I have heard of people having to take their new car in to the shop or dealer every so often and it costs them a lot. We maintain our vehicles well (it's why our 96 van is running still quite well) so we have no problem maintaining things, I just want to know the ins and outs of new(er) vehicle maintenance costs.

Any advice or suggestions where I can find this info out? I certainly do NOT trust the dealerships or shops around here to give me accurate advice.


----------



## canadianbanks (Jun 5, 2009)

It really depends on the car you buy. If you buy a luxury vehicle (Mercedes, Audi, Lexus, etc.) the maintenance costs will be high. I guess your best bet is North American made vehicle and specifically getting a model that has a history of low-maintenance costs and reliability.


----------



## hystat (Jun 18, 2010)

most new cars have less frequent maintenance intervals than a 96 Astro. 

Read the owner's manuals and research specific vehicle warranty. Generally, any shop can do warranty approved maintenance, or you can do it yourself, just save all records/receipts. 

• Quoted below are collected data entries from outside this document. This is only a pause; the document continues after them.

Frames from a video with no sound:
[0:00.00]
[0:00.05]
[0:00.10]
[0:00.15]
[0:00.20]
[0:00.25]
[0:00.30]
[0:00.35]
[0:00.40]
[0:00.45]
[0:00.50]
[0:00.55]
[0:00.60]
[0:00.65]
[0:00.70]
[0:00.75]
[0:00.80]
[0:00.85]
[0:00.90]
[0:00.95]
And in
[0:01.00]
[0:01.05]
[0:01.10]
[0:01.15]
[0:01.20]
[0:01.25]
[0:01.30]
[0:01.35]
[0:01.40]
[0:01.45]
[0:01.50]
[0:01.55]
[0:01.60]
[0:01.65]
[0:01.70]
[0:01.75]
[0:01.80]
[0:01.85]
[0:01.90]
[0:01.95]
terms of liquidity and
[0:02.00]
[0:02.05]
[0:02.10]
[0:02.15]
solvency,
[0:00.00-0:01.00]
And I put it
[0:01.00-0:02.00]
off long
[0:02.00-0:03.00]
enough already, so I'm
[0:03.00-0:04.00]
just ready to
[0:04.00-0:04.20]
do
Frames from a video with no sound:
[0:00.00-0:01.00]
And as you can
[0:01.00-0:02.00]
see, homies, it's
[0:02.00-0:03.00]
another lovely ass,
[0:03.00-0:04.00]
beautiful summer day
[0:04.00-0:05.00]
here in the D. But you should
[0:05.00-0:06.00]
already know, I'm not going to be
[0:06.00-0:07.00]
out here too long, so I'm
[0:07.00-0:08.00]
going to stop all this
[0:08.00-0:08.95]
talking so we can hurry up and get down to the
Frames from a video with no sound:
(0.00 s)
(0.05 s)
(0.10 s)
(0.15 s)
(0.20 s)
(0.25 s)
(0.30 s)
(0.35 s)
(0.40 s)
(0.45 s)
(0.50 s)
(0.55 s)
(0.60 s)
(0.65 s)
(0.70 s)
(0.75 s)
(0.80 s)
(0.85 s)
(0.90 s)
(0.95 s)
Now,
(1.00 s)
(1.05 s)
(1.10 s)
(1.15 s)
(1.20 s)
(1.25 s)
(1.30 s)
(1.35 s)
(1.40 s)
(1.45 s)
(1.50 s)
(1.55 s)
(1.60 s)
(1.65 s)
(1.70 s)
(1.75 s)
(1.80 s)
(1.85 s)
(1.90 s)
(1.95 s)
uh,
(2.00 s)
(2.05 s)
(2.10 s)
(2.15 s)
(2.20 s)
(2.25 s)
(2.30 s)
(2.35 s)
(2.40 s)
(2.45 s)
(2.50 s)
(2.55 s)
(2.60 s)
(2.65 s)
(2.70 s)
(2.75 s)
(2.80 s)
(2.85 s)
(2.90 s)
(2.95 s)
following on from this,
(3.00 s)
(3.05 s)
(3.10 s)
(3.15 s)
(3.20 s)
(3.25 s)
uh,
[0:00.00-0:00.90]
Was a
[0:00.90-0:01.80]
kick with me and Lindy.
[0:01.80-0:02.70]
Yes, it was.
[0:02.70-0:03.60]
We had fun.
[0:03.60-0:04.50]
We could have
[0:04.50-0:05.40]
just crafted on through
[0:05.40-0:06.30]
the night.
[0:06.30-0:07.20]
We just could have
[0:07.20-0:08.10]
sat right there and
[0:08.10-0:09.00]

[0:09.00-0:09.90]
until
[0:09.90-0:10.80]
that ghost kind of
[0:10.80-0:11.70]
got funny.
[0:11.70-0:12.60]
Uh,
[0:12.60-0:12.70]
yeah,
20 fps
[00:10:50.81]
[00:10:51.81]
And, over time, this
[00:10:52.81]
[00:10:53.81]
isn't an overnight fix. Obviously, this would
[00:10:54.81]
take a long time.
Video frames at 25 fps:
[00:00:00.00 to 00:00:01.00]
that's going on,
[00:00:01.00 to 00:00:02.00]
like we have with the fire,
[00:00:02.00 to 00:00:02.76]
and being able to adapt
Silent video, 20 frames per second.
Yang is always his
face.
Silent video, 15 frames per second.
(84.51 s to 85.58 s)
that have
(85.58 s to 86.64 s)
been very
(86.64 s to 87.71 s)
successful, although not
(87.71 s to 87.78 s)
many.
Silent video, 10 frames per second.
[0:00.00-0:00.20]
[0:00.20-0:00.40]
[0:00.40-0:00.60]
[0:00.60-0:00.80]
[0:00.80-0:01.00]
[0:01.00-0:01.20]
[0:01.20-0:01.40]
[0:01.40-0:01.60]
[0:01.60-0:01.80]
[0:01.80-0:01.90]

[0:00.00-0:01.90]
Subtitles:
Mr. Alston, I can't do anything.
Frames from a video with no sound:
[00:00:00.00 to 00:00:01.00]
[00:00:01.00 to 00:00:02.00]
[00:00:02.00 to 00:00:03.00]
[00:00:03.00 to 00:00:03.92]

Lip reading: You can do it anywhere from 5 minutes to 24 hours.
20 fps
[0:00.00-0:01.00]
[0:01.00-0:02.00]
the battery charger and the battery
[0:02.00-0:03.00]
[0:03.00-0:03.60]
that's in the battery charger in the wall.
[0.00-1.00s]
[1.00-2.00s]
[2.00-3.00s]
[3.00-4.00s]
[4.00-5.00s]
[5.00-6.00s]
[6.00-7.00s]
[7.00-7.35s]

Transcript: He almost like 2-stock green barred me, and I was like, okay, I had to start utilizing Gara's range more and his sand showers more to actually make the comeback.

It is usually not an issue, for example, if a wheel bearing goes, they can't blame DIY engine oil changes.


----------



## carverman (Nov 8, 2010)

hystat said:


> most new cars have less frequent maintenance intervals than a 96 Astro.
> 
> Read the owner's manuals and research specific vehicle warranty. Generally, any shop can do warranty approved maintenance, or you can do it yourself, just save all records/receipts.
> 
> It is usually not an issue, for example, if a wheel bearing goes, they can't blame DIY engine oil changes.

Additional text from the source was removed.